APERTI CORSI LINGUA NAPOLETANA AL ”GRENOBLE” DI NAPOLI

Paolo Gambi, Rinascimento poetico

APERTI CORSI LINGUA NAPOLETANA AL ”GRENOBLE” DI NAPOLI

(ANSA) – NAPOLI, 18 SET – ALLA CORTE DELLO ZAR NICOLA I ERA LA LINGUA ”DIPLOMATICA”, COME IL FRANCESE. E IN NAPOLETANO DISCORREVANO LO ZAR DI RUSSIA E FERDINANDO DI BORBONE. ”POI VENNE UNA UNITA’ FATTA MALE E IL TENTATIVO DI TRASFORMARE UNA CAPITALE IMMENSA COME NAPOLI IN UNA PROVINCIA. OGGI NON SI PUO’ IMMAGINARE DI FAR RIVIVERE QUESTA CITTA’ SENZA LA SUA LINGUA, UNA DELLE PIU’ VIVE D’ EUROPA. AL GRENOBLE SARA’ STUDIATA COME L’ ITALIANO, L’ INGLESE, IL TEDESCO”.
NON E’ UNA PROVOCAZIONE (”ANCHE SE IL MOMENTO STORICO POLITICO E’ PROPIZIO”) QUELLA DI JEAN NOEL SCHIFANO, DIRETTORE DELL’ ISTITUT FRANCAIS DE NAPLES, CHE HA PRESENTATO OGGI I PRIMI CORSI DI LINGUA NAPOLETANA, GIA’ SOMMERSI DI PRENOTAZIONI, MA UNA VERA E PROPRIA ESIGENZA ”IN MANCANZA – SOTTOLINEA – DI UNA CATTEDRA UNIVERSITARIA DI NAPOLETANO CHE SCOMMETTO SARA’ CREATA AL MASSIMO ENTRO UN PAIO D’ ANNI”.
LE COMMEDIE DI EDUARDO ”TESTI CLASSICI CONSIGLIATI”, IL PENTAMERONE DI BASILE (CHE APOLLINAIRE DEFINI’ TROPPO DIFFICILE, MAI TRADOTTO IN FRANCESE) INDICATO COME PUNTO DI PARTENZA, ALLA PARI DELLA DIVINA COMMEDIA E DEL DECAMERONE PER L’ ITALIANO, DI UN IDIOMA ”STRATIFICATO MA TRASPARENTE, NEL QUALE ALTRE LINGUE SI RIVELANO”, COME SPIEGA SCHIFANO.
L’ INIZIATIVA DEL GRENOBLE COINCIDE CON UN ANNIVERSARIO INDICATO DA SCHIFANO COME ATTO DI NASCITA DELLA NAZIONE NAPOLETANA MODERNA: ”450 ANNI FA, NEL 1547, NAPOLI RIFIUTO’ L’ INQUISIZIONE, DANDO AL MONDO UNA LEZIONE DI TOLLERANZA. CHE RIMANE ANCHE OGGI LA PRIMA QUALITA’ DEI NAPOLETANI”.

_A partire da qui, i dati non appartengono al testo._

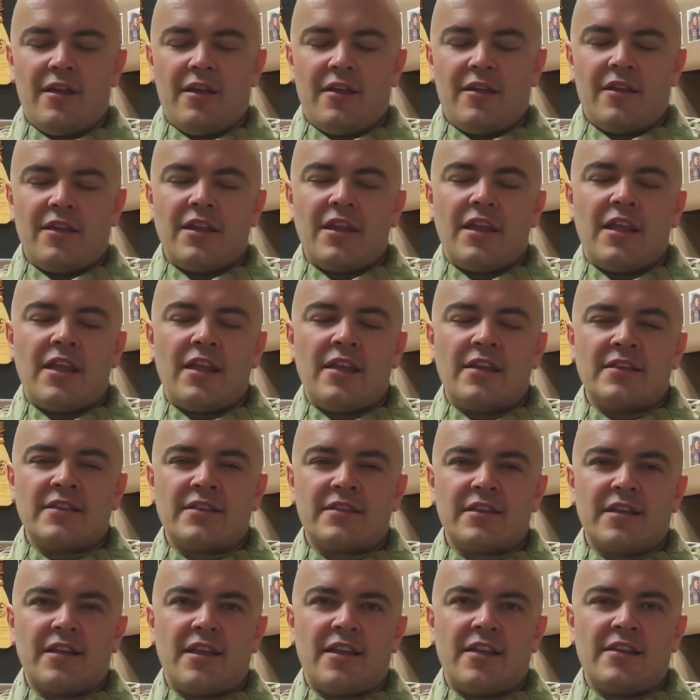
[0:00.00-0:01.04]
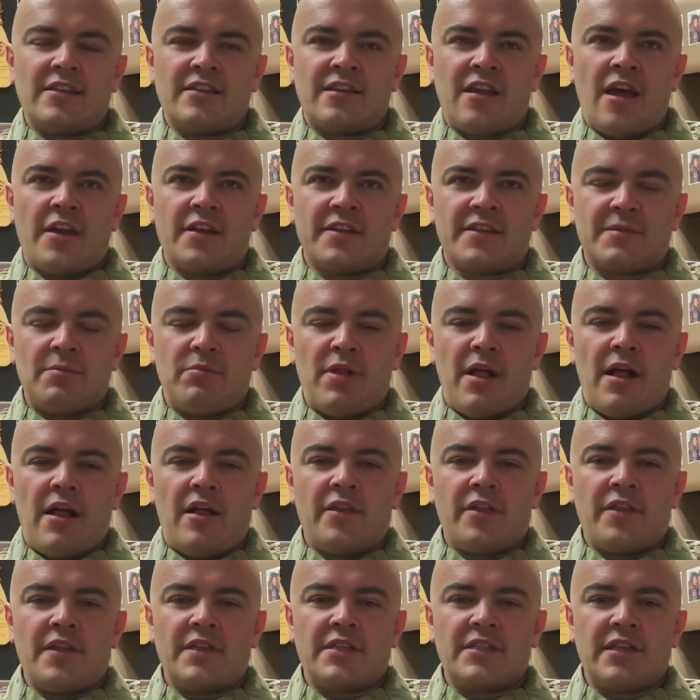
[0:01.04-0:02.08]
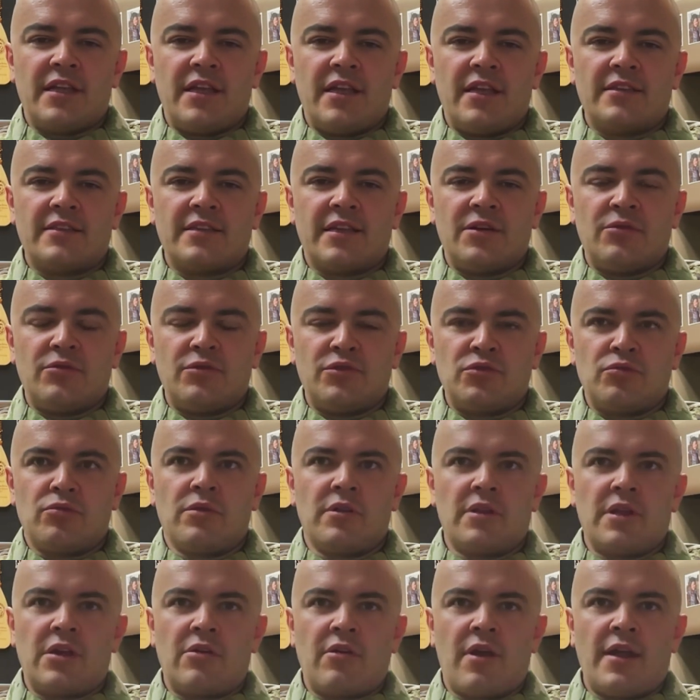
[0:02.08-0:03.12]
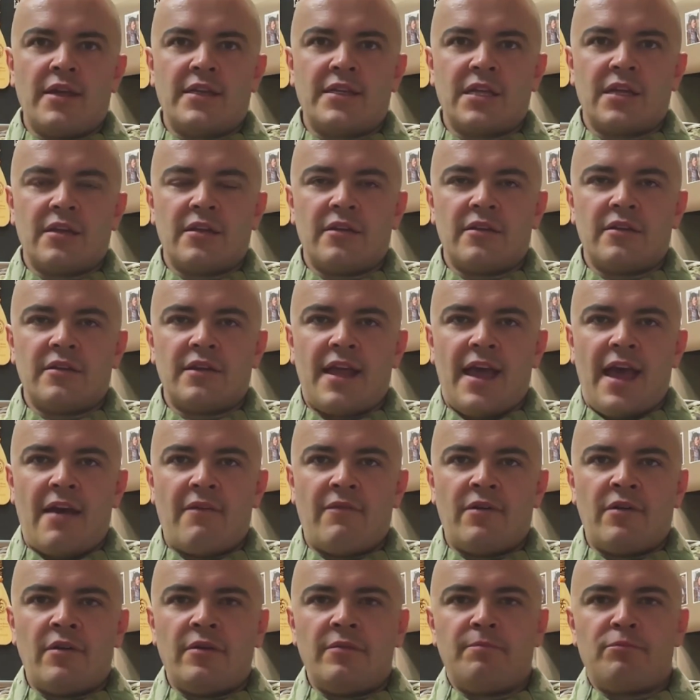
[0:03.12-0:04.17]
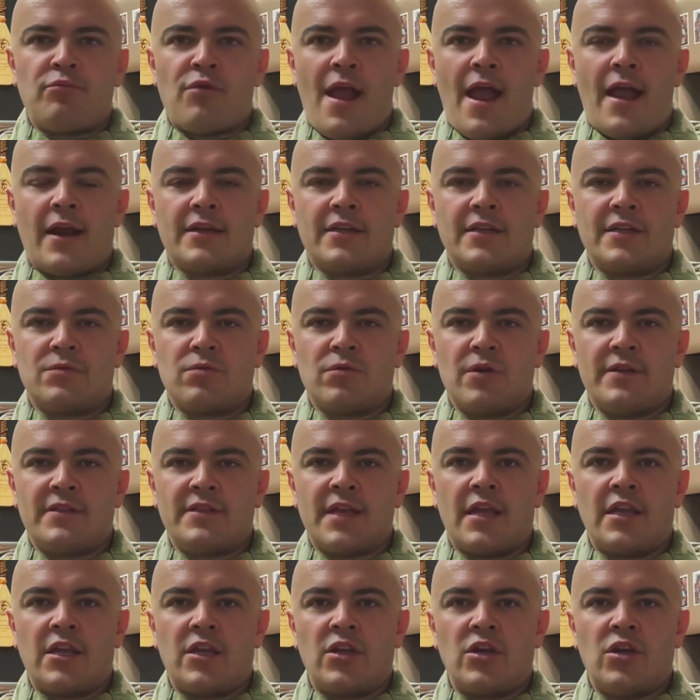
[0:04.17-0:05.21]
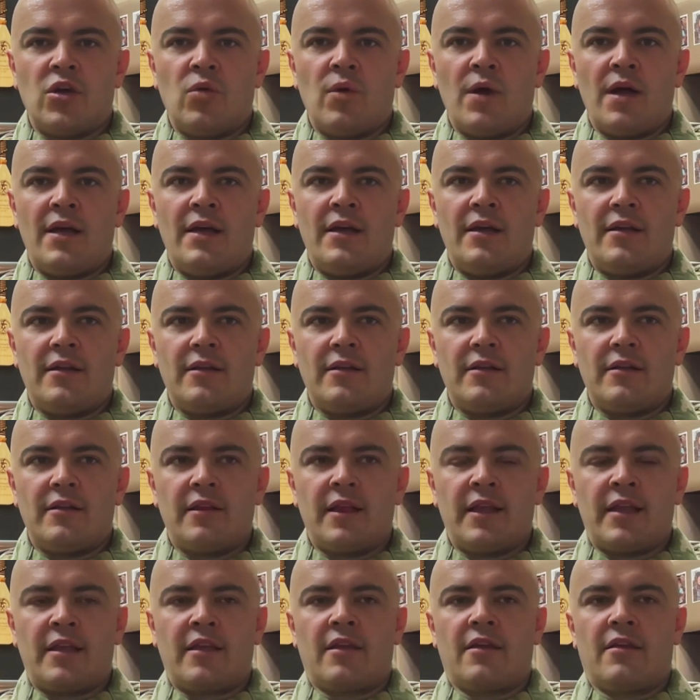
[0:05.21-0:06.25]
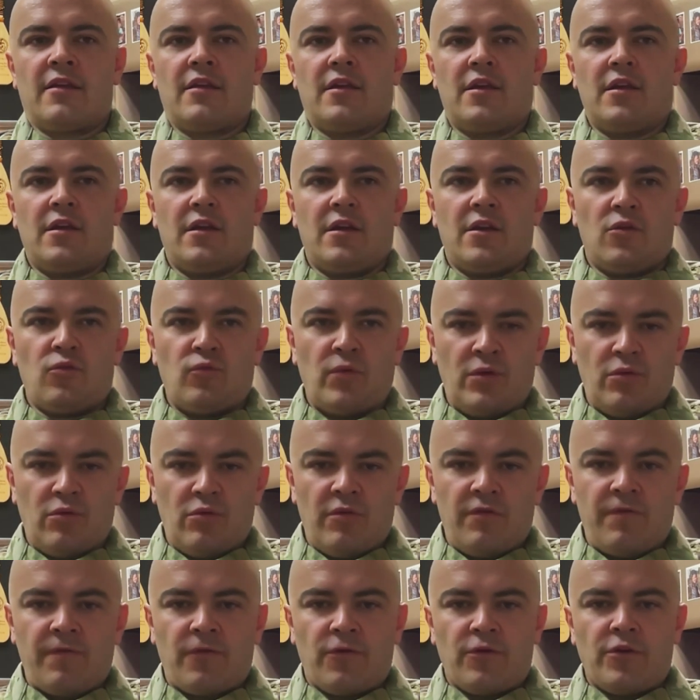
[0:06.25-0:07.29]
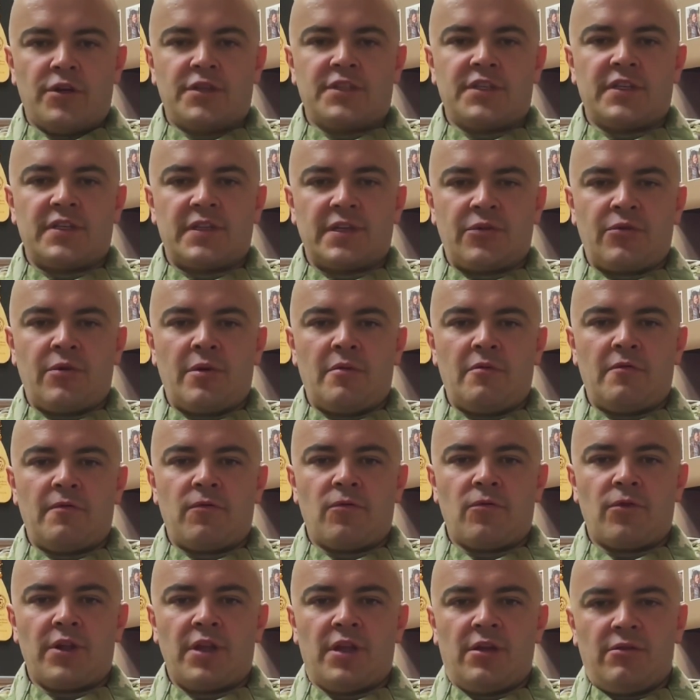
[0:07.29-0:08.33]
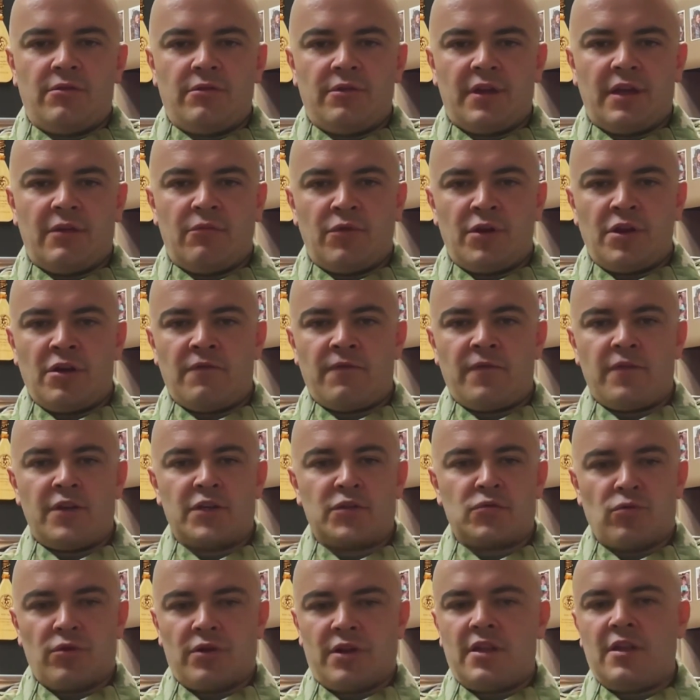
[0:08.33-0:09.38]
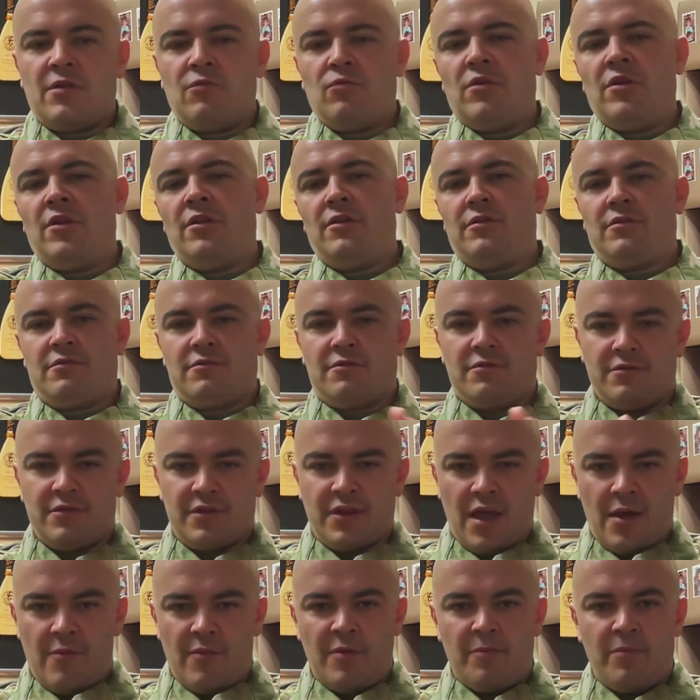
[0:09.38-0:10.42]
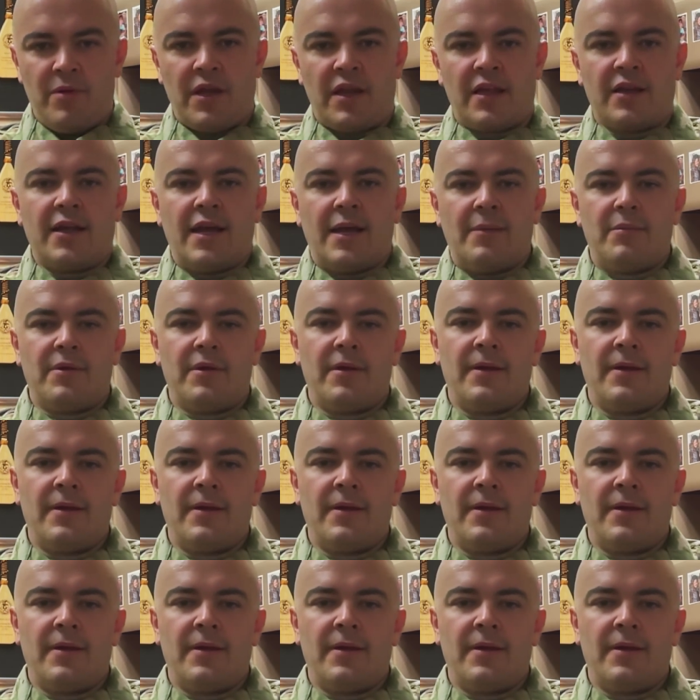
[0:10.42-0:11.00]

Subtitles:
he, he's got a supply of these things, and it was really great to have a practice where it's like, you know what, like we will furnish this equipment for you, and when you're finished working, we'll come and pick it up.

LE LEZIONI, DAL PROSSIMO 27 OTTOBRE, SARANNO TENUTE DA PIETRO MATARI, COLLABORATORE DELLA CATTEDRA DI ITALIANO DELL’UNIVERSITA’ DI HEIDELBERG, RETTA DAL PROF. RADTKE, CON IL QUALE STA LAVORANDO AL PROGETTO ALCAM, ATLANTE LINGUISTICO CAMPANO. IL NAPOLETANO SARA’ APPRESO NON SOLO DAI TESTI CLASSICI E DALLO STUDIO DELLA FONETICA, MORFOLOGIA E LESSICO, MA ANCHE GRAZIE ALL’ ASCOLTO DI CONVERSAZIONI REALI REGISTRATE NEI LUOGHI DI LAVORO O SUI MEZZI DI TRASPORTO.

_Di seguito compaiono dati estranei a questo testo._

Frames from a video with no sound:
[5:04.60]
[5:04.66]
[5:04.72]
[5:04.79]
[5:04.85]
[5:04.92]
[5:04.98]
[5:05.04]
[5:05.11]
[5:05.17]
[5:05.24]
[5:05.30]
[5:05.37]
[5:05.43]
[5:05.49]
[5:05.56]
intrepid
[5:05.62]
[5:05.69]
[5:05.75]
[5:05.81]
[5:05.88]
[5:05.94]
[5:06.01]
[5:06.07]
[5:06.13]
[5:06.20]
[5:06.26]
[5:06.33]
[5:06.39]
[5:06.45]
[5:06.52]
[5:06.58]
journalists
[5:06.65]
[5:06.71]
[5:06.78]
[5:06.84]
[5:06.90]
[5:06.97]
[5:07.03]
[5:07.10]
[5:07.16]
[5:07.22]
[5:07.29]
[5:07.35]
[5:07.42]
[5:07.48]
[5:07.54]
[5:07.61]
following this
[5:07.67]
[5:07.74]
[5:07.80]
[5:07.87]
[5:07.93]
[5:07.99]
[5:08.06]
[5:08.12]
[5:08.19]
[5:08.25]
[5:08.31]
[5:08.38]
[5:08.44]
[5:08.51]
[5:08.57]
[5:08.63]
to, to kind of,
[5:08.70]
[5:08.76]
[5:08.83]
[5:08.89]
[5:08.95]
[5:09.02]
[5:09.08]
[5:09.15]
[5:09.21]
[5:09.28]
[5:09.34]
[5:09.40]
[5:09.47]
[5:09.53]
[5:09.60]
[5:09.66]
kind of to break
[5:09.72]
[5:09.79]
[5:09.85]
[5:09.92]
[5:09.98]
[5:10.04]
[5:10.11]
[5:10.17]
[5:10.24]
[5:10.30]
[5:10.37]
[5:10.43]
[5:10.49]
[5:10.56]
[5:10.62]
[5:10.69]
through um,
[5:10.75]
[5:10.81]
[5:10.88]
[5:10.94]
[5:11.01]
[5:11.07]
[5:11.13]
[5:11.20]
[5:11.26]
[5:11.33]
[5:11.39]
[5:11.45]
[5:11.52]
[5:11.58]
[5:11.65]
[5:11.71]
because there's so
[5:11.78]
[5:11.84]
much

”MI PIACEREBBE SE IN TUTTA EUROPA SI RICOMINCIASSE A PARLARE NAPOLETANO – CONCLUDE SCHIFANO – QUESTA CITTA’ HA UNA CULTURA E UNA CREATIVITA’ ENORME, DEVE COMINCIARE AD ESPORTARLA. INTANTO DALLA PROSSIMA PRIMAVERA LA CITTA’ DI GRENOBLE METTERA’ A DISPOSIZIONE TEATRI E GALLERIE PER OSPITARE LE OPERE DEGLI ARTISTI NAPOLETANI”. (ANSA).